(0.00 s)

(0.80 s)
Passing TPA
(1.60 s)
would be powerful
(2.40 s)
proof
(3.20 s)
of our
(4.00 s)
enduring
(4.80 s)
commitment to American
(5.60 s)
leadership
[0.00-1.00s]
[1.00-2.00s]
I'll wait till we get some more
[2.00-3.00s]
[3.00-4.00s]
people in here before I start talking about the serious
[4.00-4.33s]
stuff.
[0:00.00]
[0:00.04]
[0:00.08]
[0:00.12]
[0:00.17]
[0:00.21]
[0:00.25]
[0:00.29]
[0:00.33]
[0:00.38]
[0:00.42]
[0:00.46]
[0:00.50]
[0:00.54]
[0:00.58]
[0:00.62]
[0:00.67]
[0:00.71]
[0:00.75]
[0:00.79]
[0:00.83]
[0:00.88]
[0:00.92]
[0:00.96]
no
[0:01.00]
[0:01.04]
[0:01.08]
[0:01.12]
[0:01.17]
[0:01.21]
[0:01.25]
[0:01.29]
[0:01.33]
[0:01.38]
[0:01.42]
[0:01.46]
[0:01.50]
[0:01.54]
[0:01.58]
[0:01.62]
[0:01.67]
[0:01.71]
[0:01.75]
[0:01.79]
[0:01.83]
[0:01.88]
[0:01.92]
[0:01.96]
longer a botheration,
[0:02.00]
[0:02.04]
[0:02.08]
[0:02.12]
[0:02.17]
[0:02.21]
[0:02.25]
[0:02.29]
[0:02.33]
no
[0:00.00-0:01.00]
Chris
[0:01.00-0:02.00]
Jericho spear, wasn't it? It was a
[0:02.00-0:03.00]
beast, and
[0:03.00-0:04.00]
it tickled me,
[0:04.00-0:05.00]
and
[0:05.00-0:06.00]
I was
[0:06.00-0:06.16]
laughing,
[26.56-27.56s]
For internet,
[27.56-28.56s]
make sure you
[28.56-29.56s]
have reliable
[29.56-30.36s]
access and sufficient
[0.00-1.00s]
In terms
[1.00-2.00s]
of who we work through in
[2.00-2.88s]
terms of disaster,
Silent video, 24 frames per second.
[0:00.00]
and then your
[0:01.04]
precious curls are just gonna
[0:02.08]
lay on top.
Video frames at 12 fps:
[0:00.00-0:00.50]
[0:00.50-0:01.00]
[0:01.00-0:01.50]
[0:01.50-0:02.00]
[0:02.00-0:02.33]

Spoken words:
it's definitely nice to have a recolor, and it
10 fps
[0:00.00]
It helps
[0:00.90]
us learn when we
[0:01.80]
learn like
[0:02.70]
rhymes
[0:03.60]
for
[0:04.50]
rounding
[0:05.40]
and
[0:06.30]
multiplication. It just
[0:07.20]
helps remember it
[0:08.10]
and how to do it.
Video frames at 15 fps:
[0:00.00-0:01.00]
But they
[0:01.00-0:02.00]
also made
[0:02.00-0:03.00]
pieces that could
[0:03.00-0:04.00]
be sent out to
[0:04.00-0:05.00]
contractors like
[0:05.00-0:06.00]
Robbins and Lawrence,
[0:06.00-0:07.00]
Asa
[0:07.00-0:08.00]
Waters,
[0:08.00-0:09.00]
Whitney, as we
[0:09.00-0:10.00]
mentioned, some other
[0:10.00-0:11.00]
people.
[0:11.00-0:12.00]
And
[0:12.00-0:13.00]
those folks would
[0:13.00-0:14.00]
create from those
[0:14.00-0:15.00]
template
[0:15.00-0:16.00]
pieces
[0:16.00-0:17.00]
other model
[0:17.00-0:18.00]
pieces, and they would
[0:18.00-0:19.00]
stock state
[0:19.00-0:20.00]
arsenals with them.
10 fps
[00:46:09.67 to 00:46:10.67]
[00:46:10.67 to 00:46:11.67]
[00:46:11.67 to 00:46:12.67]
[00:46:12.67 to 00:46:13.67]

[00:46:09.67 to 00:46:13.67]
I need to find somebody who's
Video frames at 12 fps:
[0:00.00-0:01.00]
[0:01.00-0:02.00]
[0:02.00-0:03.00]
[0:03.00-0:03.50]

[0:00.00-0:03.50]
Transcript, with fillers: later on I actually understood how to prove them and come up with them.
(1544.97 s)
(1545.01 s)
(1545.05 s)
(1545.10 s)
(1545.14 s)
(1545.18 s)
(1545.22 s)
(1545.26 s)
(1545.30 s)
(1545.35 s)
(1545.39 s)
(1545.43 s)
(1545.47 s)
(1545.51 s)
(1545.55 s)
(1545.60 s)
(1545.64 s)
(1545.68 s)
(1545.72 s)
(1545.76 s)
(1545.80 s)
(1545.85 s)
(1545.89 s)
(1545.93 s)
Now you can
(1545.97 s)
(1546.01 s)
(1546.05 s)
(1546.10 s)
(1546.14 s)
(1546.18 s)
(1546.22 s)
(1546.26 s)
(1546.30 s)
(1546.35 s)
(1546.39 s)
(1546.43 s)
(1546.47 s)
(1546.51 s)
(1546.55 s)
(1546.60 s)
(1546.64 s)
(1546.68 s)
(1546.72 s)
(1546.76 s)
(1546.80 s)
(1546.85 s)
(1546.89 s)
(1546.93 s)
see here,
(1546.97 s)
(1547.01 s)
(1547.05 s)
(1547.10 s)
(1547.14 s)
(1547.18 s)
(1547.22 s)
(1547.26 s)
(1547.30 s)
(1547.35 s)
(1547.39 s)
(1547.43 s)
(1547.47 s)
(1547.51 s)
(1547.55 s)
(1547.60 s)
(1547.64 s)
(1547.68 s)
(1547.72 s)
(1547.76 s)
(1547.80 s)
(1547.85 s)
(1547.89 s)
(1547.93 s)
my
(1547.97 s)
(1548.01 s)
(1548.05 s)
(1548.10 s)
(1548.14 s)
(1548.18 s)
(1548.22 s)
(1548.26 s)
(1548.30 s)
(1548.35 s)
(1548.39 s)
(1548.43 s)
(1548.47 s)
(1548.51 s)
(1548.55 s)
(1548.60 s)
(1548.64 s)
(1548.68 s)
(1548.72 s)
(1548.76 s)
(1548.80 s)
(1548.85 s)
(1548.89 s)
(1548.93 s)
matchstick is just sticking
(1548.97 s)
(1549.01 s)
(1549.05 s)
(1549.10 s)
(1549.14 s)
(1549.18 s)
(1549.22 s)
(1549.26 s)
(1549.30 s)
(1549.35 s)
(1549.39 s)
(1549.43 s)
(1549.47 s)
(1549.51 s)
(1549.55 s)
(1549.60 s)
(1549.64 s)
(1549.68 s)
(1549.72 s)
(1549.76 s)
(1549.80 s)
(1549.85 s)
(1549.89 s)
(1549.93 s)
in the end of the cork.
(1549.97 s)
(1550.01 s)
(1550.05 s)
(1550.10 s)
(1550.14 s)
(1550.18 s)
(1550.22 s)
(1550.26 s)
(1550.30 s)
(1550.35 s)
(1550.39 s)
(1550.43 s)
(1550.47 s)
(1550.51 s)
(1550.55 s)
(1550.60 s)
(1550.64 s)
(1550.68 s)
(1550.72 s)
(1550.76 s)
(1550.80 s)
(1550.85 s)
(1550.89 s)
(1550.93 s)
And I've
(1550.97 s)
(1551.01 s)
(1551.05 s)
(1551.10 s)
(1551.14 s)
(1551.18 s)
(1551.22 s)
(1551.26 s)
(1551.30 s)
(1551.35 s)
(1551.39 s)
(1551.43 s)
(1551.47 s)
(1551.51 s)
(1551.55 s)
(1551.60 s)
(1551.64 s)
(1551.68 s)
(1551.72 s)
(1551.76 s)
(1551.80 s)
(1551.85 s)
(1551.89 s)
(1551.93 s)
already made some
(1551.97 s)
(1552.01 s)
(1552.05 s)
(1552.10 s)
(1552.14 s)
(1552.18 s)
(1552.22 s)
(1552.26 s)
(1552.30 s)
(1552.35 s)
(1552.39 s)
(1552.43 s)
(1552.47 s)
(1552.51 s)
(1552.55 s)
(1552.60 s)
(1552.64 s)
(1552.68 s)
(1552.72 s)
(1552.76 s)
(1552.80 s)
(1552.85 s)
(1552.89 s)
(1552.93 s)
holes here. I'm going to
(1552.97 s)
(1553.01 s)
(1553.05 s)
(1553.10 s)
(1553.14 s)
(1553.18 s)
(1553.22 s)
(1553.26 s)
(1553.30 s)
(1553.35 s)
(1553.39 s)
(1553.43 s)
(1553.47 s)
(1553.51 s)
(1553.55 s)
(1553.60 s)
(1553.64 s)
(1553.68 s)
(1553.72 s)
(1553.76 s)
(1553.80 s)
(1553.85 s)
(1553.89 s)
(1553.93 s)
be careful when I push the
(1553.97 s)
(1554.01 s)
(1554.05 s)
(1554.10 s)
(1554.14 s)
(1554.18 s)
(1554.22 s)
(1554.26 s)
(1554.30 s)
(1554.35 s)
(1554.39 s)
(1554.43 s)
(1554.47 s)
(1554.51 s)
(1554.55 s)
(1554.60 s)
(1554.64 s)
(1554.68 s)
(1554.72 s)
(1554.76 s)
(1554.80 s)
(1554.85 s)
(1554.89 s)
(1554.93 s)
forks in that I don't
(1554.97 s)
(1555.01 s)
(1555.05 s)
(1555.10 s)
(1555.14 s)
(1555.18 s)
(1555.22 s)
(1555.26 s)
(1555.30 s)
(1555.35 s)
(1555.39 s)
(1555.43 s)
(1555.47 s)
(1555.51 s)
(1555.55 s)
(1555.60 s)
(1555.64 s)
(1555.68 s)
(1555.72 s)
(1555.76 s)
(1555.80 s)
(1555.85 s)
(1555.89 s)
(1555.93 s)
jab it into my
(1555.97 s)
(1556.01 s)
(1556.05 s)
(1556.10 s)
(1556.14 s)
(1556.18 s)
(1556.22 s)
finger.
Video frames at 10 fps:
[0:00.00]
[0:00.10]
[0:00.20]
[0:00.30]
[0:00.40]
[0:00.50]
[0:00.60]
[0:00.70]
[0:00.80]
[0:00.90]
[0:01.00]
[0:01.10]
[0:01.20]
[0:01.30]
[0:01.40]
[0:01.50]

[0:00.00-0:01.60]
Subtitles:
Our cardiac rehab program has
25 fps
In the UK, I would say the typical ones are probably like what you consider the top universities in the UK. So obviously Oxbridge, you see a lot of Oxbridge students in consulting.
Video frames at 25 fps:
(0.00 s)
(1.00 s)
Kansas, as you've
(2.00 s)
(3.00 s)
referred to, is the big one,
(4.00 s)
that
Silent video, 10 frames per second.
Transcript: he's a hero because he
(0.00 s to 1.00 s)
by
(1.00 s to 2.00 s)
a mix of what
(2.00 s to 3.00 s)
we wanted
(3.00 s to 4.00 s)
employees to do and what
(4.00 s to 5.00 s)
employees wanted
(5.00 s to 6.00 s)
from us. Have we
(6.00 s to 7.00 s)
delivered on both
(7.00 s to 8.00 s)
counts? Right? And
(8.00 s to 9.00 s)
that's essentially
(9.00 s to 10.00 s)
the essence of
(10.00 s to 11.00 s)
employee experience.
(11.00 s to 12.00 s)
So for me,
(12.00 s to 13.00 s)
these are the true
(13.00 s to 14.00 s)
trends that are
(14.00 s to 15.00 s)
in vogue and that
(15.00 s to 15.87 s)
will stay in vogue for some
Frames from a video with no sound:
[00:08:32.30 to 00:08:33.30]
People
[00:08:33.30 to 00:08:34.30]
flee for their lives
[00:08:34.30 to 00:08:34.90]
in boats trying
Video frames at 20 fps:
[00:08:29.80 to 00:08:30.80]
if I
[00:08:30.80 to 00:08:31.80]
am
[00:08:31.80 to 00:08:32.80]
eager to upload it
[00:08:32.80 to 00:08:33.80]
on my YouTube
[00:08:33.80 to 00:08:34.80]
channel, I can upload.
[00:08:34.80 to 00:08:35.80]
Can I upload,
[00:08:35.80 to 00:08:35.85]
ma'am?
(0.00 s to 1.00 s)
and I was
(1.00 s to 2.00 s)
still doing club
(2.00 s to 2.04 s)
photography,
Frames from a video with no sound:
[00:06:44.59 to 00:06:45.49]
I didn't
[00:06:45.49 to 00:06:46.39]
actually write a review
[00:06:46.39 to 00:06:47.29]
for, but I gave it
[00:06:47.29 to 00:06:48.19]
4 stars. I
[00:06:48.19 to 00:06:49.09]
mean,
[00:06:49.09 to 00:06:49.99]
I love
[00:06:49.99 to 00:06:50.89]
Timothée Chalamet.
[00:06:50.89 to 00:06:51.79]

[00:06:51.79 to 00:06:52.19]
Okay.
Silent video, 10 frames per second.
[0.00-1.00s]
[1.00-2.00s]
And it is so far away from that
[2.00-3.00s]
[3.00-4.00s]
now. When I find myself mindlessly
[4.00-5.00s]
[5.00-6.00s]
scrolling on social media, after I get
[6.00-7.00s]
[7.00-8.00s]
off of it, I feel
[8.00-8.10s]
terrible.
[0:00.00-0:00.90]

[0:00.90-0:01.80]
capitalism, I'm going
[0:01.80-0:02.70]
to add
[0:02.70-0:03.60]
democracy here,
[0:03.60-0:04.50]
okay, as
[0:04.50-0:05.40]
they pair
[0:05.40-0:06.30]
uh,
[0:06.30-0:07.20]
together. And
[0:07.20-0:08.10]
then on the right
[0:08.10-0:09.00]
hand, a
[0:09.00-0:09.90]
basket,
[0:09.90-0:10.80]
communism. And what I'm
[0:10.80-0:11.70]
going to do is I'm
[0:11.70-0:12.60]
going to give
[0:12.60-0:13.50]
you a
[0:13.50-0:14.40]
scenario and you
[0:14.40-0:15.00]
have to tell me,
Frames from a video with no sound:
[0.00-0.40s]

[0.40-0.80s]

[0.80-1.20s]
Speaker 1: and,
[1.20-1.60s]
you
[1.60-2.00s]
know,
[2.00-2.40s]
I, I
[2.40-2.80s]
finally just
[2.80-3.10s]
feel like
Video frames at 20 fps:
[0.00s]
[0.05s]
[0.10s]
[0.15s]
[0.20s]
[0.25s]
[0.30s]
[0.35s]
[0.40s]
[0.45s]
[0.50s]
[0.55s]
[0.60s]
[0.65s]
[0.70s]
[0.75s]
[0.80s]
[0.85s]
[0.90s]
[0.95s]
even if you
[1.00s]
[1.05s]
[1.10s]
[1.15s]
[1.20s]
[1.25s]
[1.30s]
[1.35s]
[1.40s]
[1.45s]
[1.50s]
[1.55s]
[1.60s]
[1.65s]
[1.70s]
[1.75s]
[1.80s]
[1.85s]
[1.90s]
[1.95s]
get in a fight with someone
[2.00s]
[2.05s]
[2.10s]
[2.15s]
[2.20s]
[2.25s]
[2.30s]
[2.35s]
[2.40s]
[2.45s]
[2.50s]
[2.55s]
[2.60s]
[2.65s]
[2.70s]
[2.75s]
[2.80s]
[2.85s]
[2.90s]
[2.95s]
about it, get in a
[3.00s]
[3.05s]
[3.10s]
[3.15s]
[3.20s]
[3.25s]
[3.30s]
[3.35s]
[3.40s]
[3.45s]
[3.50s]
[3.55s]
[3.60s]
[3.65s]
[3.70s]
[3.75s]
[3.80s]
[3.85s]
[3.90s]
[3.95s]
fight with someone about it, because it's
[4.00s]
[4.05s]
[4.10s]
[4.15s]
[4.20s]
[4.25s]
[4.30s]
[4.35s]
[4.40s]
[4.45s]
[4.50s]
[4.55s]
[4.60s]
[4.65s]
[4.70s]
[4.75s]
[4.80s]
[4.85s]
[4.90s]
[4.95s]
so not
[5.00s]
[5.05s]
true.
======
→ **Exercise directions**:
Pull every line containing "Transcript" out of the material and copy it.

→ **Expected answer**:
Transcript, with fillers: later on I actually understood how to prove them and come up with them.
Transcript: he's a hero because he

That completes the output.